Greg Wilson comes to UW-Platteville

Comedian Greg Wilson said the only time he ever felt noble about performing stand-up comedy was in New York City after 9/11. He lived just a few blocks from the towers at the time, and felt that it was part of his duty as a comedian to make people laugh again afterwards. Wilson recalled being “very aware [he] was part of history” just by being there.

Wilson, who now lives in Los Angeles, performed his stand-up routine at University of Wisconsin-Platteville for Stand-Up Saturday on Jan. 16 in the Markee Pioneer Student Center.

“I had to dig up the parka to be here,” Wilson said. He also said he had to pass up a role on television.

“It’s very hard to cancel on schools because they’re expecting [me], but it did not make my agents very happy,” Wilson said.

The night started out with a preshow called “Box of Lies” organized by Campus Programming and Relations. “Box of Lies” is a game that late night host Jimmy Fallon often plays with his celebrity guests. The preshow lasted about thirty minutes and then Wilson took the stage.

He performed for approximately one hour and drew the most laughs with jokes that involved calling out particular students in the audience. Wilson’s impressions of Donald Trump drew a few scattered laughs, but jokes involving vomiting, toilet humor and marijuana drew both applause and laughter.

“The beginning was okay,” freshman electrical engineering major Matt McCarthy said. “It got better later, and people got more into it.”
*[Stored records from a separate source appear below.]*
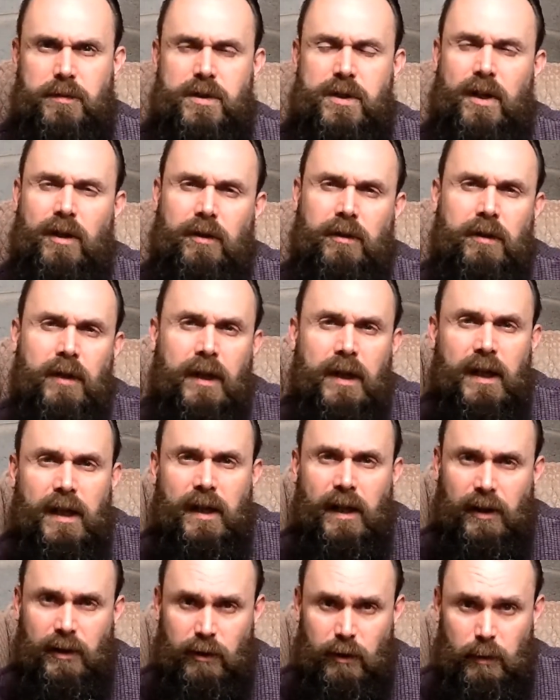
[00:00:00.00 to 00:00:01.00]
So
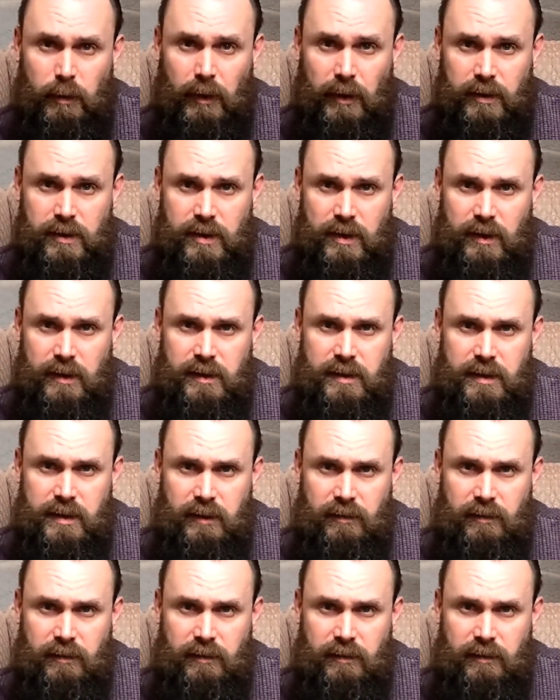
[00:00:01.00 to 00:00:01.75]
I do apologise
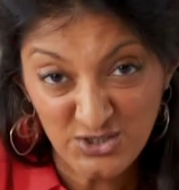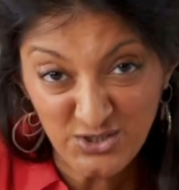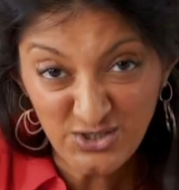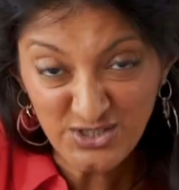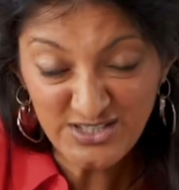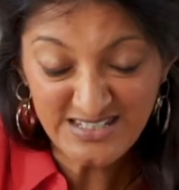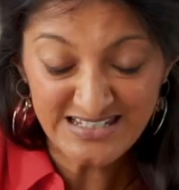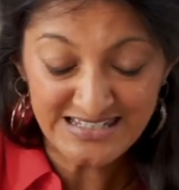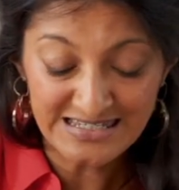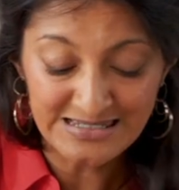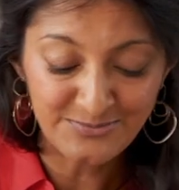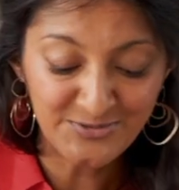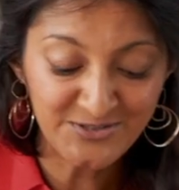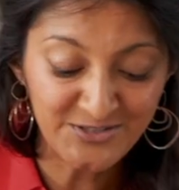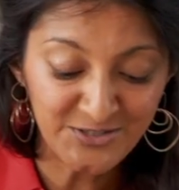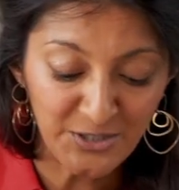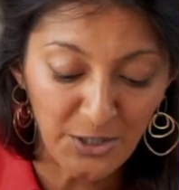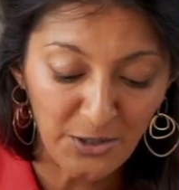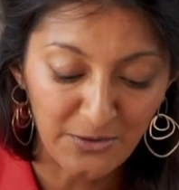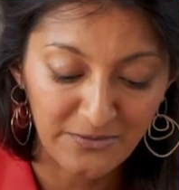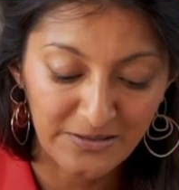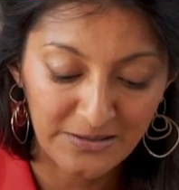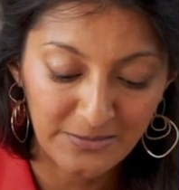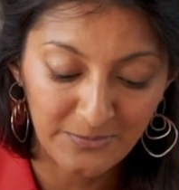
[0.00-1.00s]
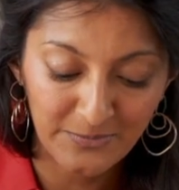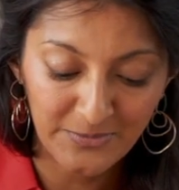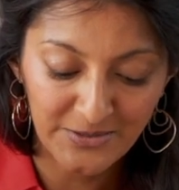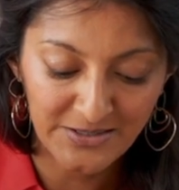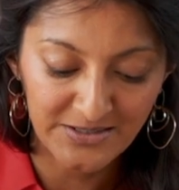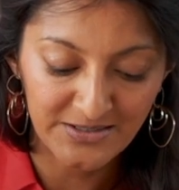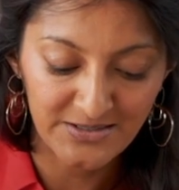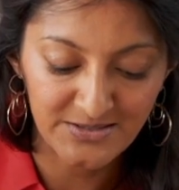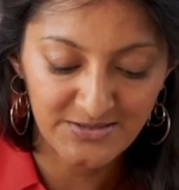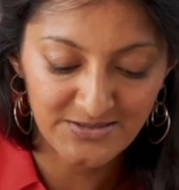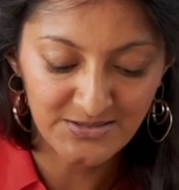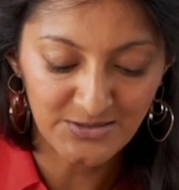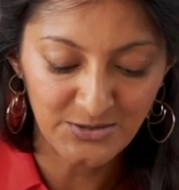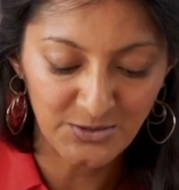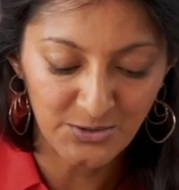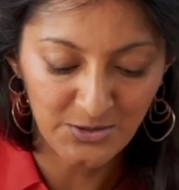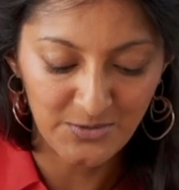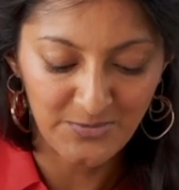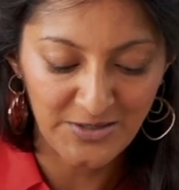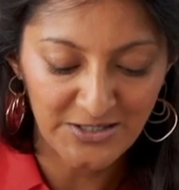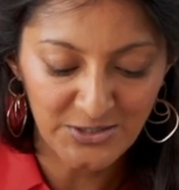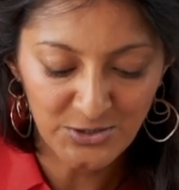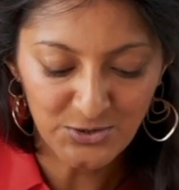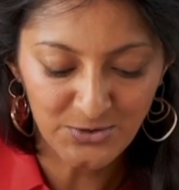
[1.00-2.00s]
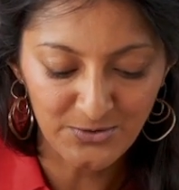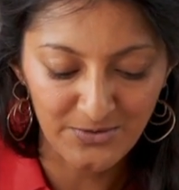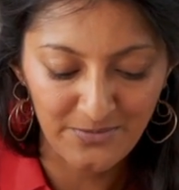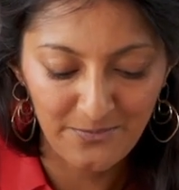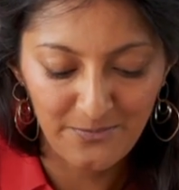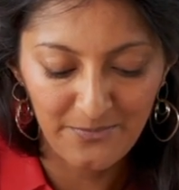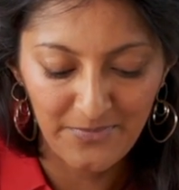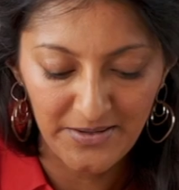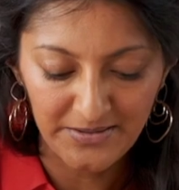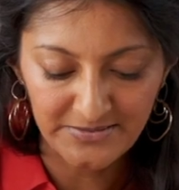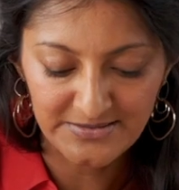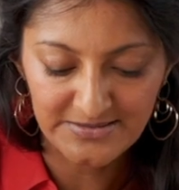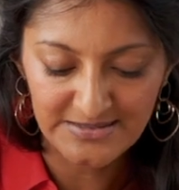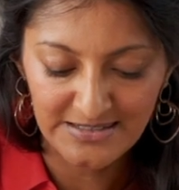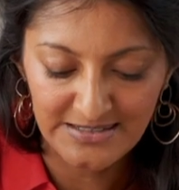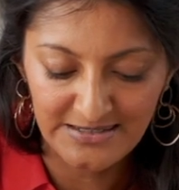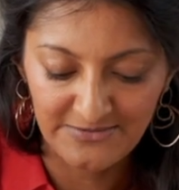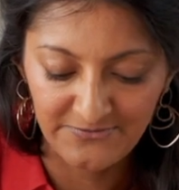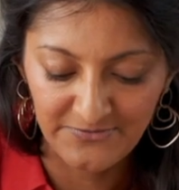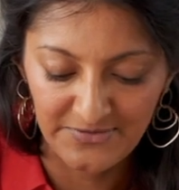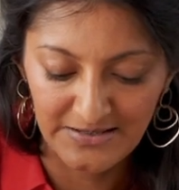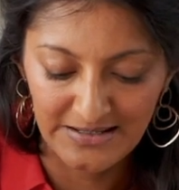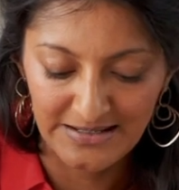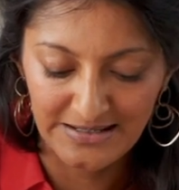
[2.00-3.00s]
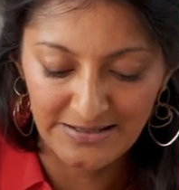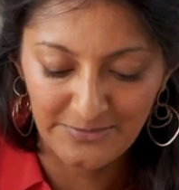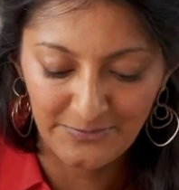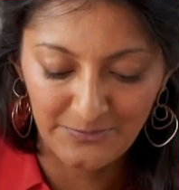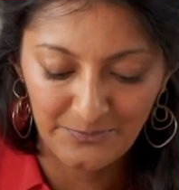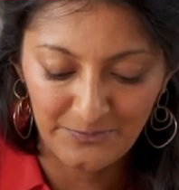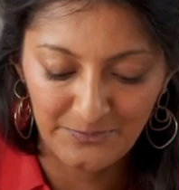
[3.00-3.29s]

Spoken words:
good to keep stirring because you want to make sure it melts evenly.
CPR typically hosts three Stand-Up Saturday’s per semester, CPR representative and senior industrial engineering student Ali Sieling said. They choose the acts they want to feature after viewing them at the National Association for College Activities Conference, which members of CPR attend every year.

Entertainers pay to be a part of the conference, and according to the NACA website, a national membership for a single artist costs $595.

Wilson, who has been featured in small roles on shows such as Modern Family and Ugly Betty, said that while “the challenges of doing the college circuit are well documented,” he enjoys performing stand-up for college audiences.

“College kids have always been skeptics,” Wilson said, “always wanting you to prove what you’re trying to sell them. It makes it more satisfying, like ‘haha, gotcha [sic]; you didn’t think you would laugh but you did.”